Jest teraz prawdziwy wysyp – kurki można kupić w marketach, halach targowych, przy drogach, chociaż osobiście wolę zebrane własnoręcznie. Takie grzyby nie tylko inaczej pachną, ale też inaczej smakują. Poszliśmy więc do lasu i zebraliśmy kilka garści kurków. Miałam pomysł, żeby usmażyć je w cieście naleśnikowym, ale kruche kapelusze trochę się połamały i na talerzu wyglądałyby nieefektownie. Postanowiłam zrobić kotleciki.
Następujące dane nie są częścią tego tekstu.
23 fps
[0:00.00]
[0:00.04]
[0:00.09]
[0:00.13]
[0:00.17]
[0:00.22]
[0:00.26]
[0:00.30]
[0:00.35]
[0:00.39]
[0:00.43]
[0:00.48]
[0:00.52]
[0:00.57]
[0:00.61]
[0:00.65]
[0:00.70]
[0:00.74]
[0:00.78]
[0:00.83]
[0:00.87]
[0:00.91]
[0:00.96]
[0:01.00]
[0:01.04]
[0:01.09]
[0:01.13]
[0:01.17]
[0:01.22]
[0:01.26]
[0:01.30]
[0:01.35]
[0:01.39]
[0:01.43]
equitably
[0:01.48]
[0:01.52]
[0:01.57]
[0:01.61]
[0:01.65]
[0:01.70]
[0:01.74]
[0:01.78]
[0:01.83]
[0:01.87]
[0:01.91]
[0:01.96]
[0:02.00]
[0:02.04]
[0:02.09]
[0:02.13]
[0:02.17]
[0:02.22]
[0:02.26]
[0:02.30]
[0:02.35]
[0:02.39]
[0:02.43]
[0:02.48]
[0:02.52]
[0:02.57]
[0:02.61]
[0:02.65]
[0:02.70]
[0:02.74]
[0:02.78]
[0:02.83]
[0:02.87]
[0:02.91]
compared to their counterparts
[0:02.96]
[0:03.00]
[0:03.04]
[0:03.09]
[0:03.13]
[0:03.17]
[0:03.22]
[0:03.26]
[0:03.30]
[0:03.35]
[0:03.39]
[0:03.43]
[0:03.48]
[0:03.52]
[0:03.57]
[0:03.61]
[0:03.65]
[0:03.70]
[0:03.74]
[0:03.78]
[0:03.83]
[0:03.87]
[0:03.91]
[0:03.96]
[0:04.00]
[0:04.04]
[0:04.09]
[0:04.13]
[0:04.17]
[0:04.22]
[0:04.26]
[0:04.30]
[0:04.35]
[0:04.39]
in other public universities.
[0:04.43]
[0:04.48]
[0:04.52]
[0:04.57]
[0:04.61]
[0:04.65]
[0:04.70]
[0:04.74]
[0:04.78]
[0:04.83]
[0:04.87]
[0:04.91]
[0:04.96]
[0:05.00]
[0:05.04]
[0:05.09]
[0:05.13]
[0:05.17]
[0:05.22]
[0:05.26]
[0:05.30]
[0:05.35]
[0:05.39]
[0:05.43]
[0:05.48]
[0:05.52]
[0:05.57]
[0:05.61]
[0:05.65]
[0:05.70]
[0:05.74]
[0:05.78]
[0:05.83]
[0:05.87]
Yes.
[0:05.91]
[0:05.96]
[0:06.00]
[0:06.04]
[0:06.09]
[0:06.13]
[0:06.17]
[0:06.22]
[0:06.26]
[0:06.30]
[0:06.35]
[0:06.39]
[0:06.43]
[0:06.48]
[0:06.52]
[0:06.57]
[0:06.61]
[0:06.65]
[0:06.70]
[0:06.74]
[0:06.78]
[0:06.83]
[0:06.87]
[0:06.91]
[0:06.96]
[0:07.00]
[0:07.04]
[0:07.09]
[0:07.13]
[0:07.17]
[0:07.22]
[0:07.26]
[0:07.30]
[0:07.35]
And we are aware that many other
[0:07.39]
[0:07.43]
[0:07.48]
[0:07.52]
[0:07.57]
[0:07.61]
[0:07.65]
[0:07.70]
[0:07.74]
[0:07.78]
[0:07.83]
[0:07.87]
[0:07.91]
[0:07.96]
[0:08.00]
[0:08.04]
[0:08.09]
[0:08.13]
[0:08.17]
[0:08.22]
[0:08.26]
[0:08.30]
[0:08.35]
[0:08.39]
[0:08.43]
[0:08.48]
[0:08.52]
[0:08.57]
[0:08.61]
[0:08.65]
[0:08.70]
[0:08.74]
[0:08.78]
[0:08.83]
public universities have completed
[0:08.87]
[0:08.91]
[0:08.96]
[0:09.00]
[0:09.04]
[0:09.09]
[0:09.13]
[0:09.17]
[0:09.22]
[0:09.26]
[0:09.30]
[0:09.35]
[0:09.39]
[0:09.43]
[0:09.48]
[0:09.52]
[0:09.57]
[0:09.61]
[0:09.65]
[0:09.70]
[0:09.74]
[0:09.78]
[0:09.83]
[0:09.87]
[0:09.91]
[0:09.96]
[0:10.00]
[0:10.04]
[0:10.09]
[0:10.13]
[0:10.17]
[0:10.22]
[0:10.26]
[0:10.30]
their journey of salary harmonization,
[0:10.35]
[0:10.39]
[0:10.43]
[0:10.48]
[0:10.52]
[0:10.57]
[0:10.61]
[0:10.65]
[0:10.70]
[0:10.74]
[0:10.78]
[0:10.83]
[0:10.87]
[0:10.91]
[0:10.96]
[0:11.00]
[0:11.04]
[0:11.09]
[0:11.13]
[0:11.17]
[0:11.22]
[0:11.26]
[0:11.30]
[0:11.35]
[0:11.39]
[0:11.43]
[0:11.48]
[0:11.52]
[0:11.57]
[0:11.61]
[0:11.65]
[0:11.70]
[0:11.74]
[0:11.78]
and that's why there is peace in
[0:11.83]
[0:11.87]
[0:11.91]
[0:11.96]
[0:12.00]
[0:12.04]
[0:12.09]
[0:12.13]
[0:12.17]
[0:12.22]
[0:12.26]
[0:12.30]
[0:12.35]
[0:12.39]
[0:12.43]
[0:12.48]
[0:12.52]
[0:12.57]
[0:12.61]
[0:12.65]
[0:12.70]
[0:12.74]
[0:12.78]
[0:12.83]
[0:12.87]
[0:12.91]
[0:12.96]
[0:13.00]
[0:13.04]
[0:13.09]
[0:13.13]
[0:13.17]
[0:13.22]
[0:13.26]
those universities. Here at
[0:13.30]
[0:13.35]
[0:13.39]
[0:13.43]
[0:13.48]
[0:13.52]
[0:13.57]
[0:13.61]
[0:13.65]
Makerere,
Kurki posiekałam tasakiem.
Potem wymieszałam jajko z mlekiem (pół szklanki) z łyżką śmietany, czterema łyżkami mąki; dodałam sól, sporo pieprzu i suszony koperek.
Grzyby wymieszałam z ciastem. Usmażyłam na oleju z dodatkiem łyżeczki masła, żeby się ładnie zrumieniły.
Były po prostu pyszne! Myślę, że takie kotleciki to również dobre rozwiązanie w przypadku opieńków, surojadek i innych łamliwych grzybków, których kapelusiki często wyszczerbiają się w drodze z lasu do kuchni.